2014-02-15 00:44:15

by Andi Kleen

[permalink] [raw]
Subject: [PATCH] perf, nmi: fix unknown NMI warning

From: Markus Metzger <[email protected]>

[From Markus, just sending for him because he had problems with his mail]

When using BTS on Core i7-4*, I get the below kernel warning.

$ perf record -c 1 -e branches:u ls
Message from syslogd@labpc1501 at Nov 11 15:49:25 ...
kernel:[ 438.317893] Uhhuh. NMI received for unknown reason 31 on CPU 2.

Message from syslogd@labpc1501 at Nov 11 15:49:25 ...
kernel:[ 438.317920] Do you have a strange power saving mode enabled?

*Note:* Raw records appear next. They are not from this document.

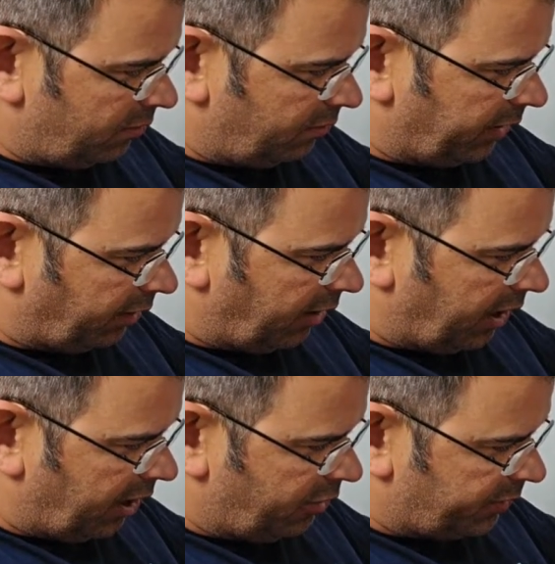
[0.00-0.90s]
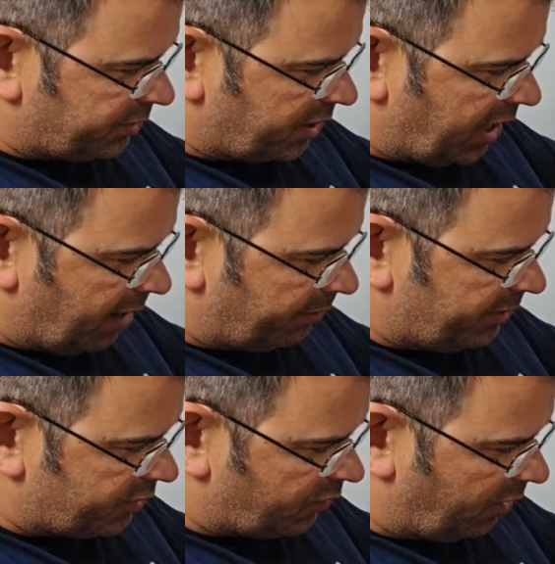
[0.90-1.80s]
Like, all right, I know what's going to happen.
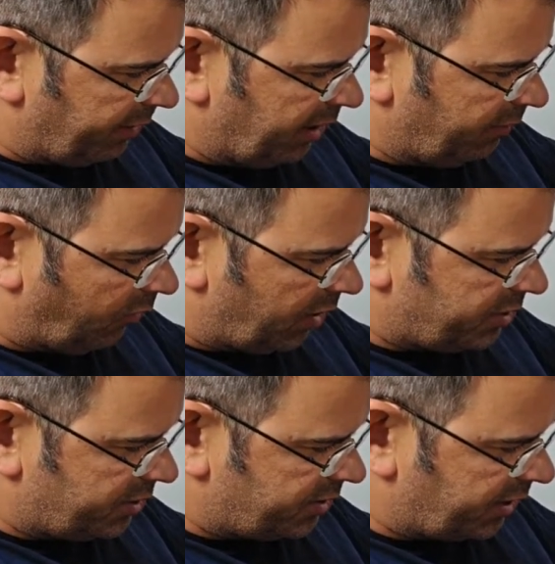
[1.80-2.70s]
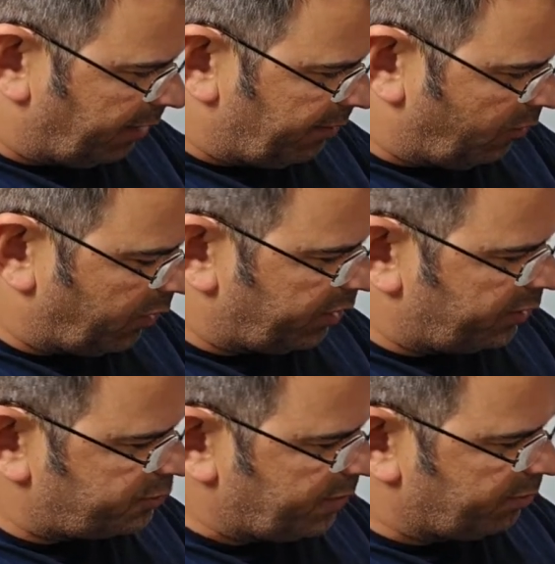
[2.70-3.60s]
Why am I keep watching this thing? I'm not one of
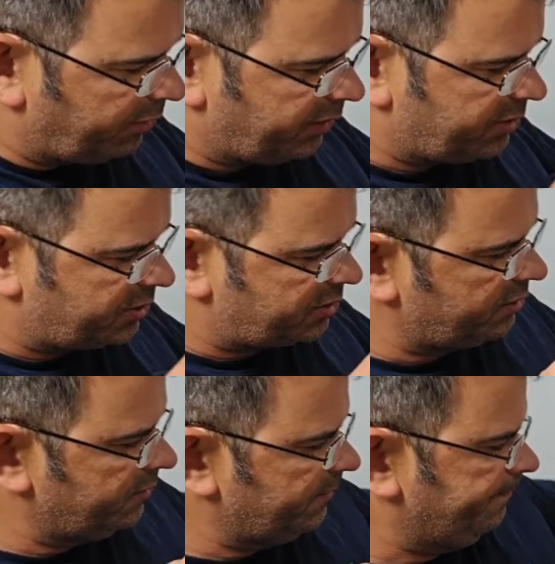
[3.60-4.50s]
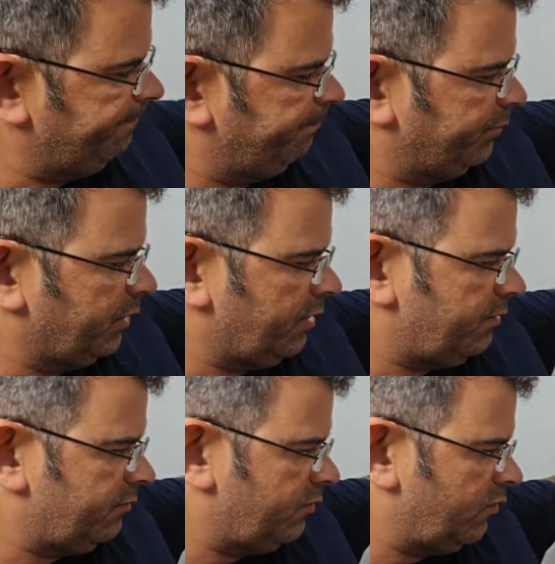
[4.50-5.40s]
those people that just
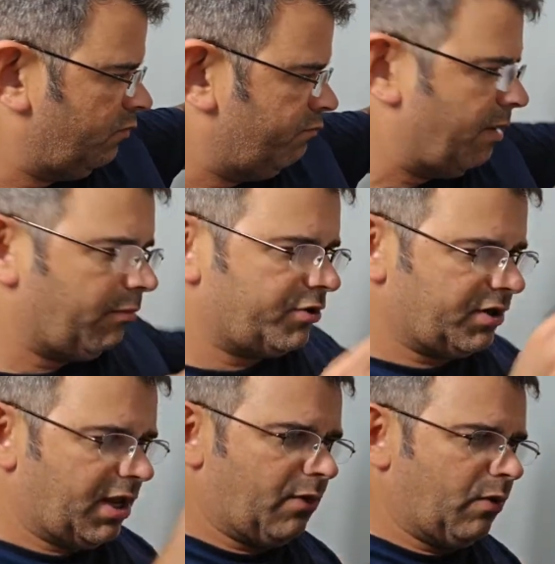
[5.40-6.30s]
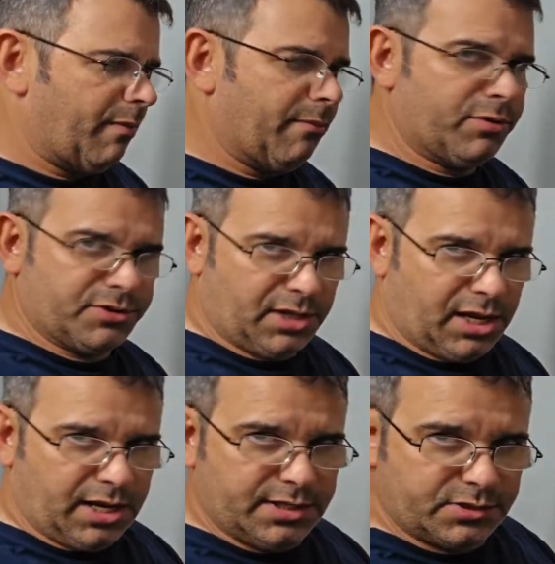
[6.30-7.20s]
remembers
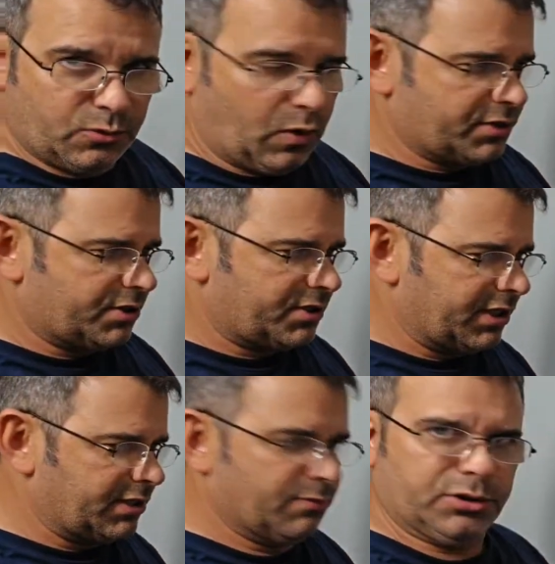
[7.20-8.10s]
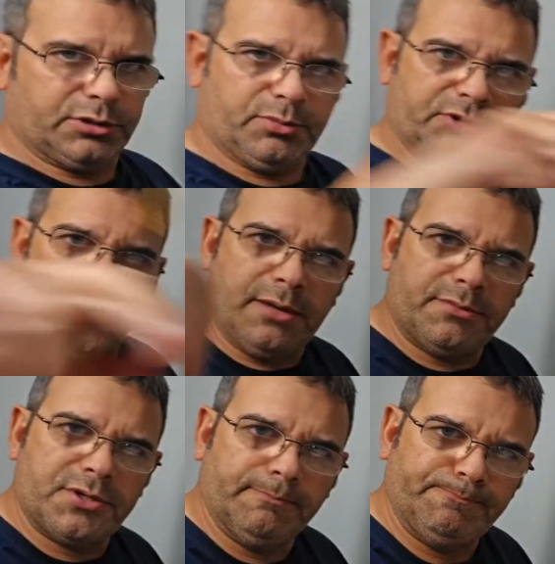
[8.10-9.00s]
lines and watches things multiple times.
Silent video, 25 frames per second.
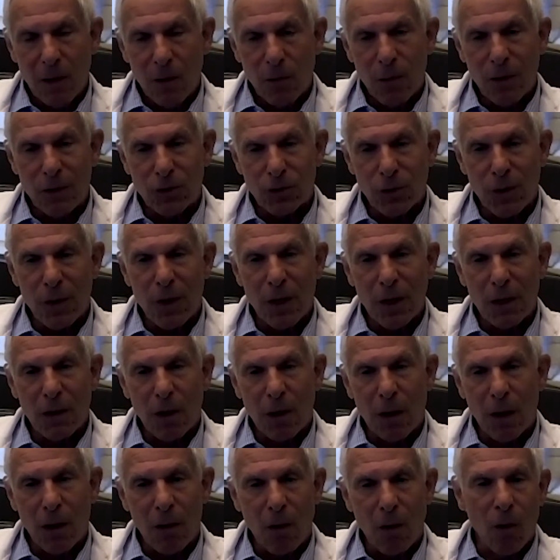we treated
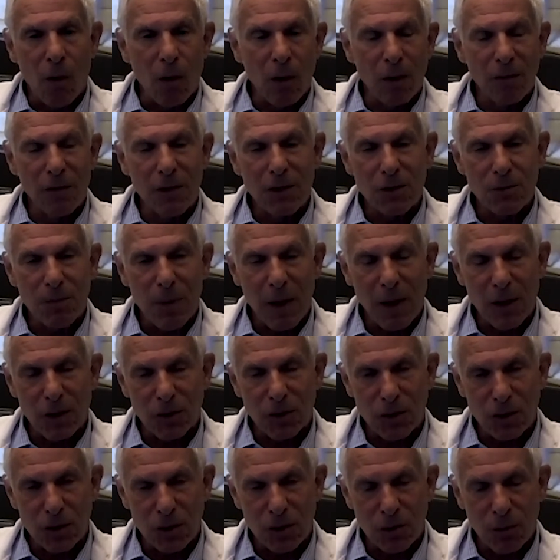uh, all of these
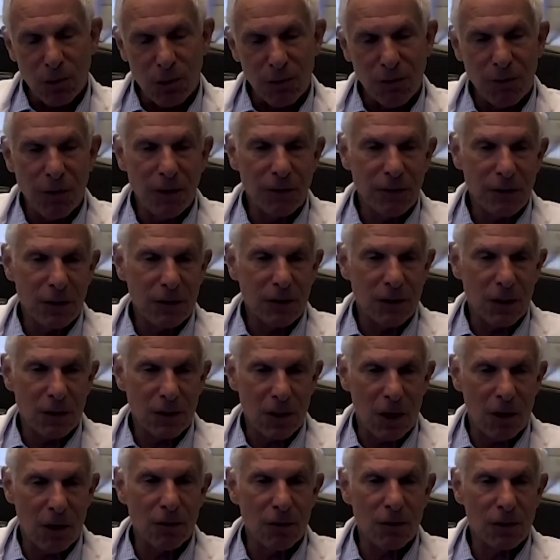patients with
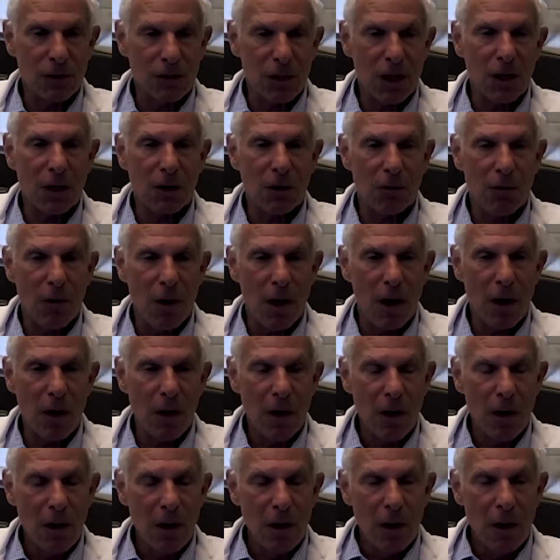5,600
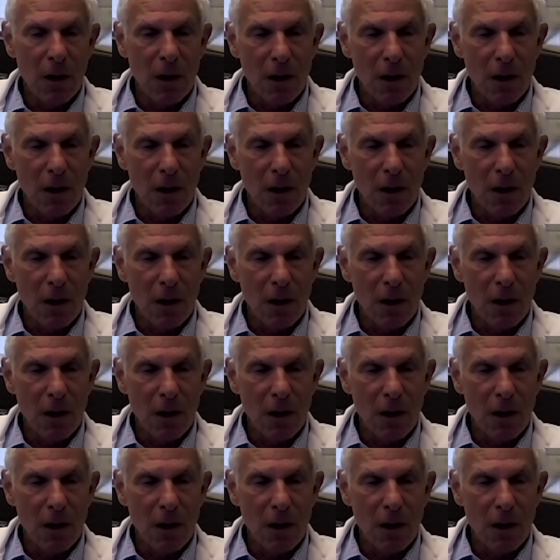centigray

Message from syslogd@labpc1501 at Nov 11 15:49:25 ...
kernel:[ 438.317945] Dazed and confused, but trying to continue

Make intel_pmu_handle_irq() take the full exit path when returning early.

Signed-off-by: Markus Metzger <[email protected]>
Signed-off-by: Andi Kleen <[email protected]>
---
arch/x86/kernel/cpu/perf_event_intel.c | 6 ++----
1 file changed, 2 insertions(+), 4 deletions(-)

diff --git a/arch/x86/kernel/cpu/perf_event_intel.c b/arch/x86/kernel/cpu/perf_event_intel.c
index 0fa4f24..698ae77 100644
--- a/arch/x86/kernel/cpu/perf_event_intel.c
+++ b/arch/x86/kernel/cpu/perf_event_intel.c
@@ -1361,10 +1361,8 @@ static int intel_pmu_handle_irq(struct pt_regs *regs)
intel_pmu_disable_all();
handled = intel_pmu_drain_bts_buffer();
status = intel_pmu_get_status();
- if (!status) {
- intel_pmu_enable_all(0);
- return handled;
- }
+ if (!status)
+ goto done;

loops = 0;
again:
--
1.8.5.3


2014-02-15 09:58:58

by Peter Zijlstra

[permalink] [raw]
Subject: Re: [PATCH] perf, nmi: fix unknown NMI warning

On Fri, Feb 14, 2014 at 04:44:08PM -0800, Andi Kleen wrote:
>
> Make intel_pmu_handle_irq() take the full exit path when returning early.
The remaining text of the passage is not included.